Give again the lines from the line with "(520.35 s to 520.85 s)" to the last line of the records, exactly and in full. Do not carry over any pictures.

Excerpts from a dataset
========================================

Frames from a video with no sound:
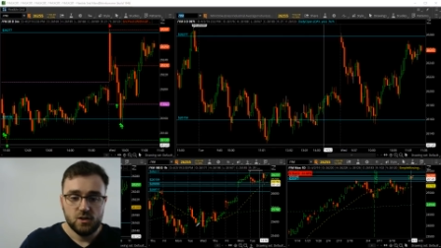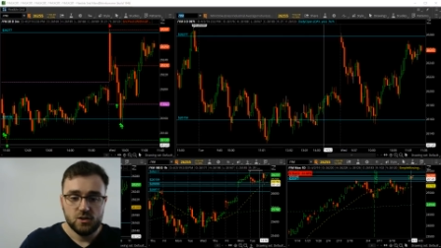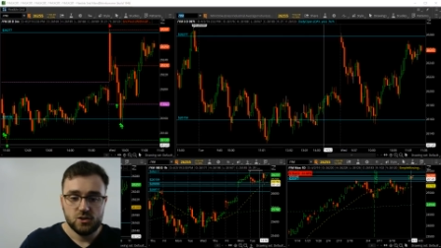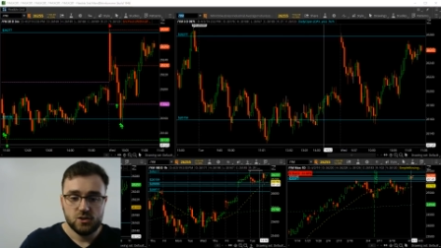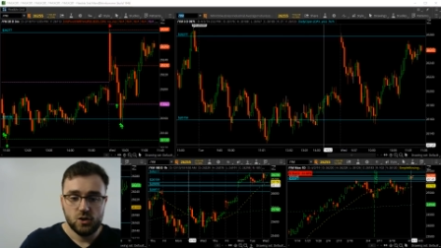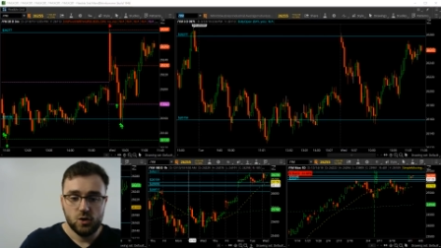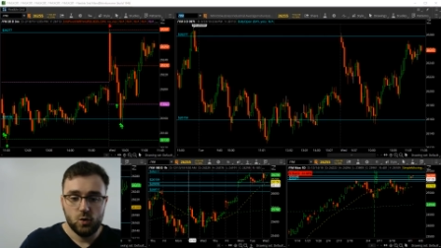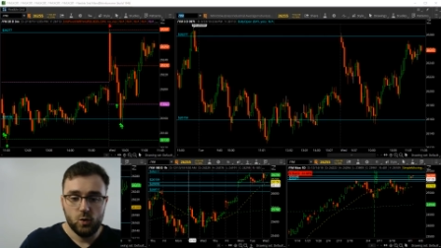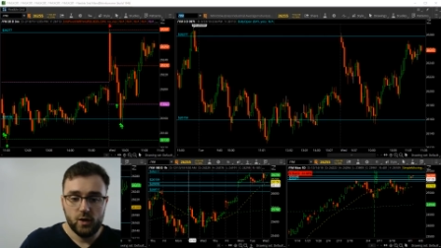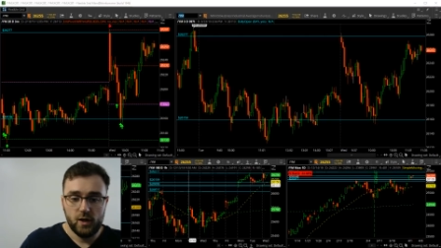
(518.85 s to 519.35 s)

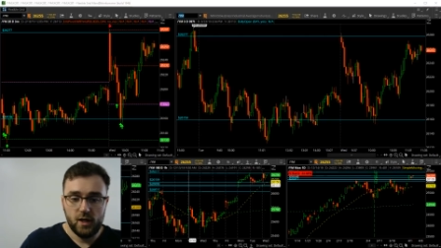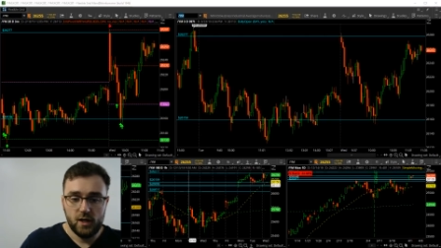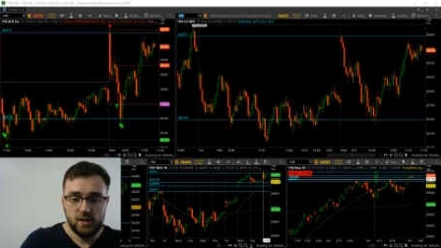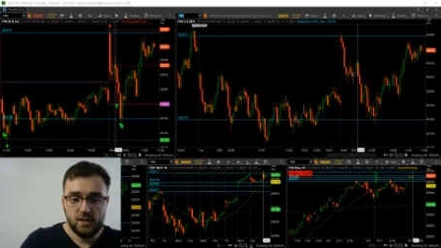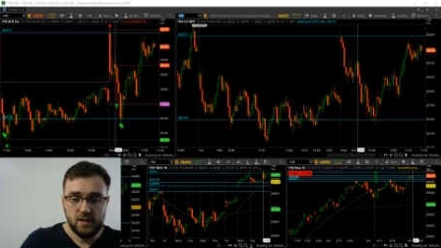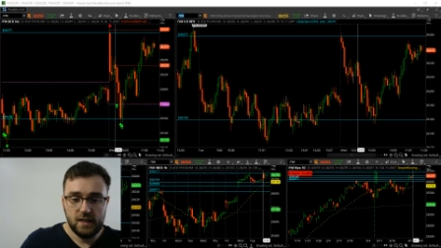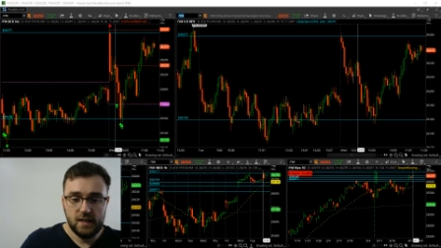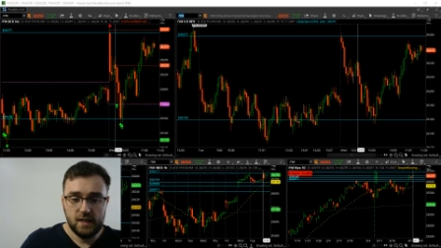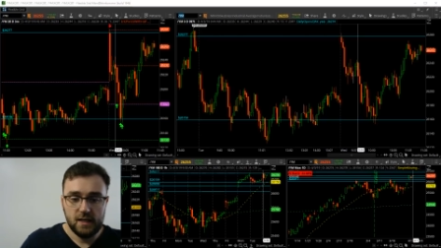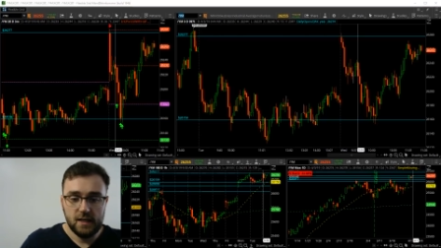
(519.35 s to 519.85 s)
So what I
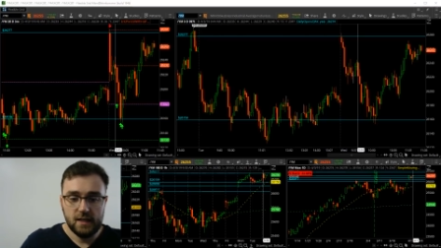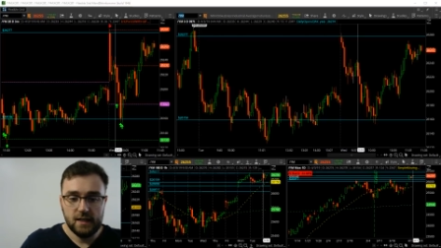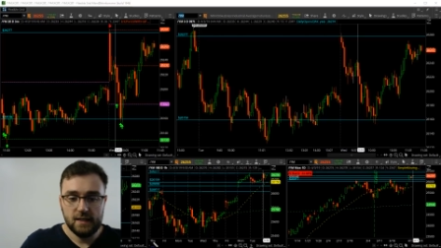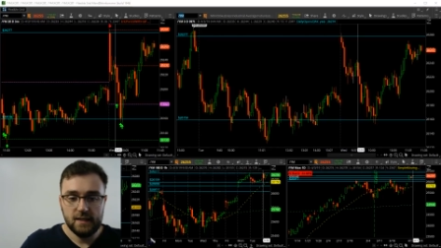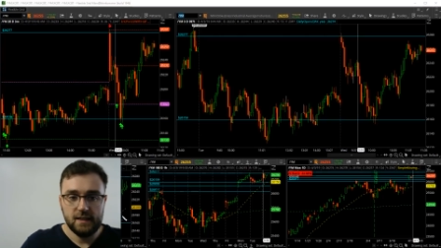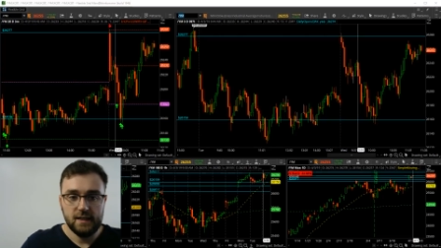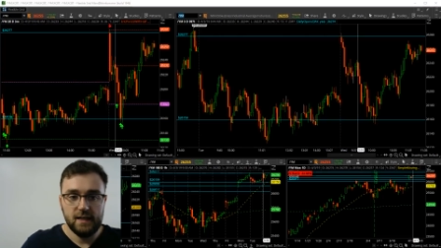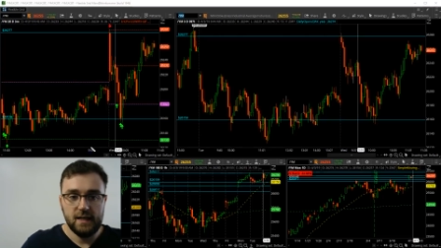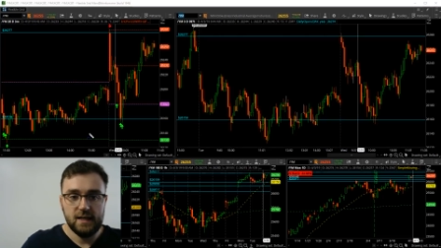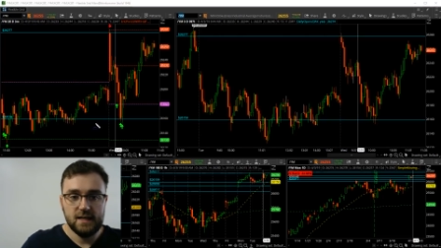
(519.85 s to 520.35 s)
did
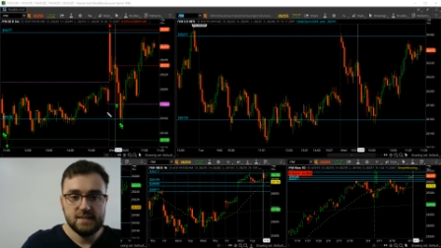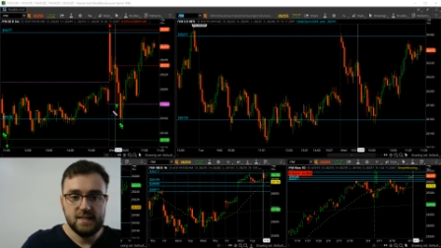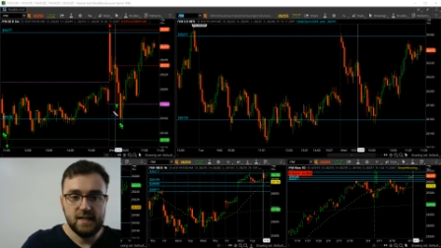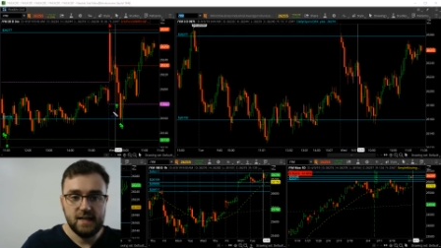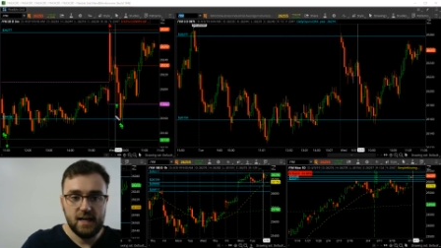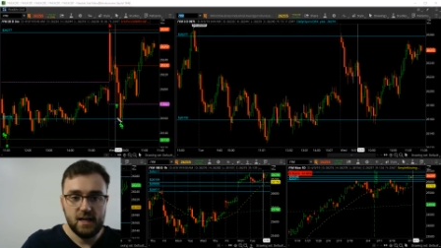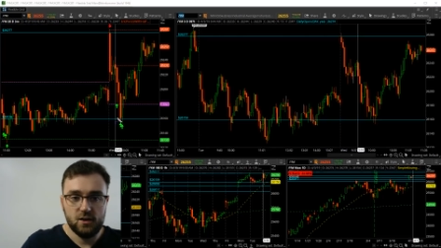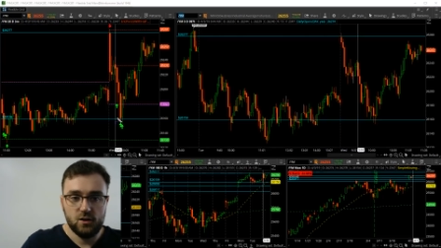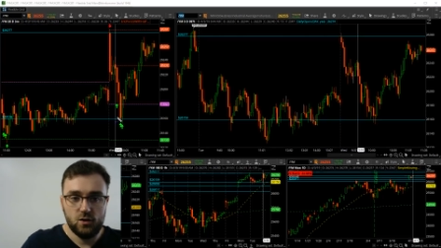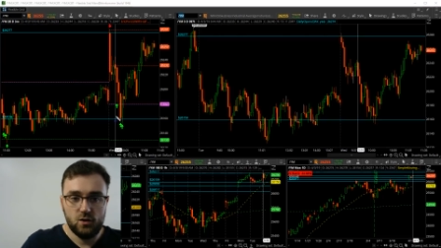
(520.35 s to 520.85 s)
is
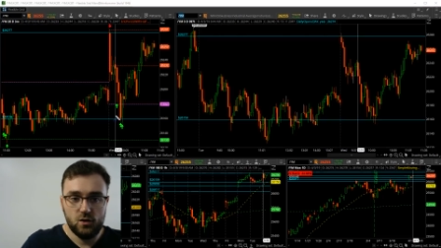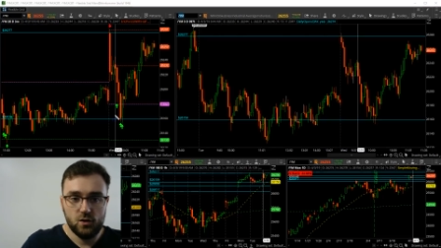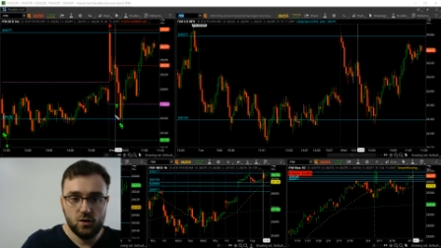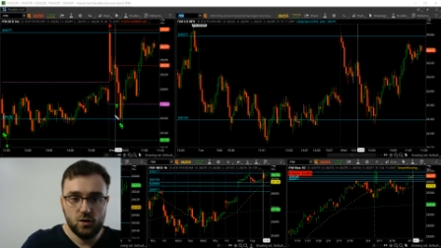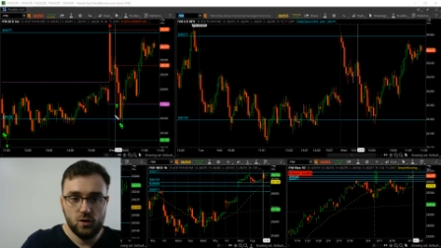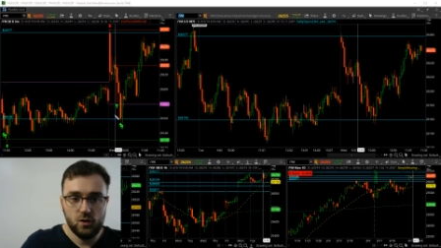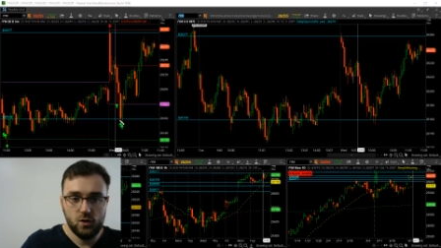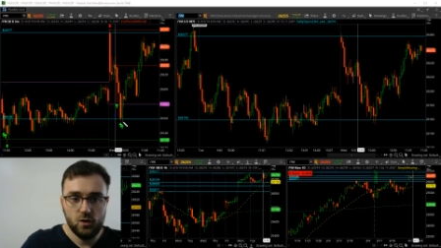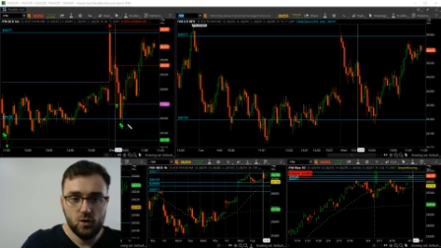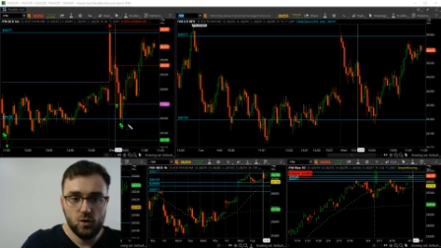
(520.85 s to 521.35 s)
I got
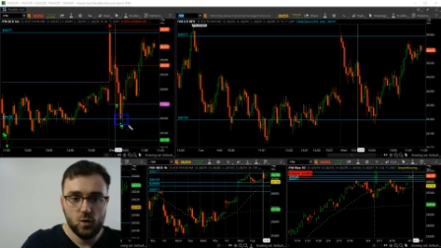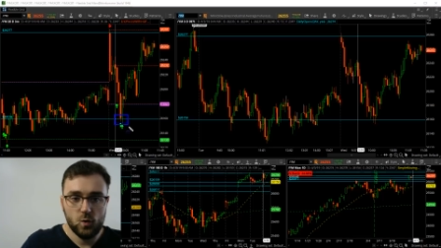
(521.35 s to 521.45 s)
long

========================================

_ANSWER BOX_.
(520.35 s to 520.85 s)
is
(520.85 s to 521.35 s)
I got
(521.35 s to 521.45 s)
long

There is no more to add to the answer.